**GIVEN DATA:**

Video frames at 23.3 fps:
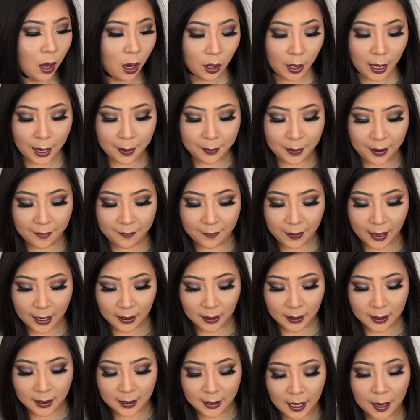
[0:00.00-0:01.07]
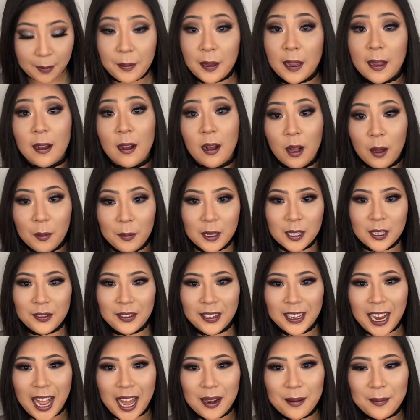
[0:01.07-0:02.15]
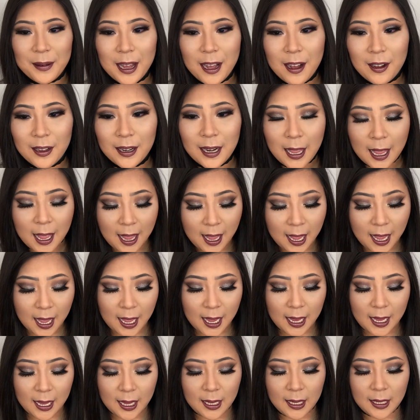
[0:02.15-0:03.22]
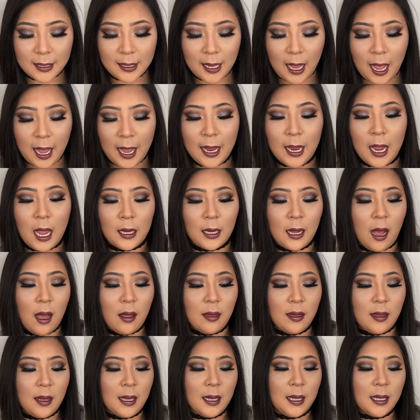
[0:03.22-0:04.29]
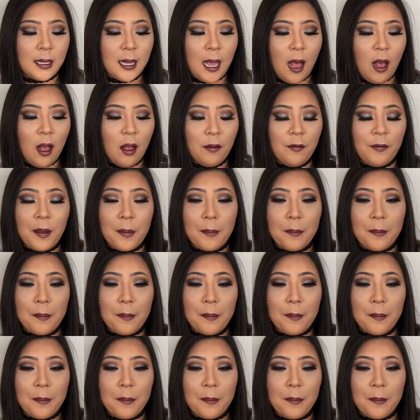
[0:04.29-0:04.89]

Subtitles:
Okay, my final step I almost forgot about is I got this e.l.f.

**YOUR INSTRUCTIONS:** Nothing but an exact copy of the data above, minus its pictures, should appear in the response.

**SOLUTION FOR THIS PROBLEM:**
Video frames at 23.3 fps:
[0:00.00-0:01.07]
[0:01.07-0:02.15]
[0:02.15-0:03.22]
[0:03.22-0:04.29]
[0:04.29-0:04.89]

Subtitles:
Okay, my final step I almost forgot about is I got this e.l.f.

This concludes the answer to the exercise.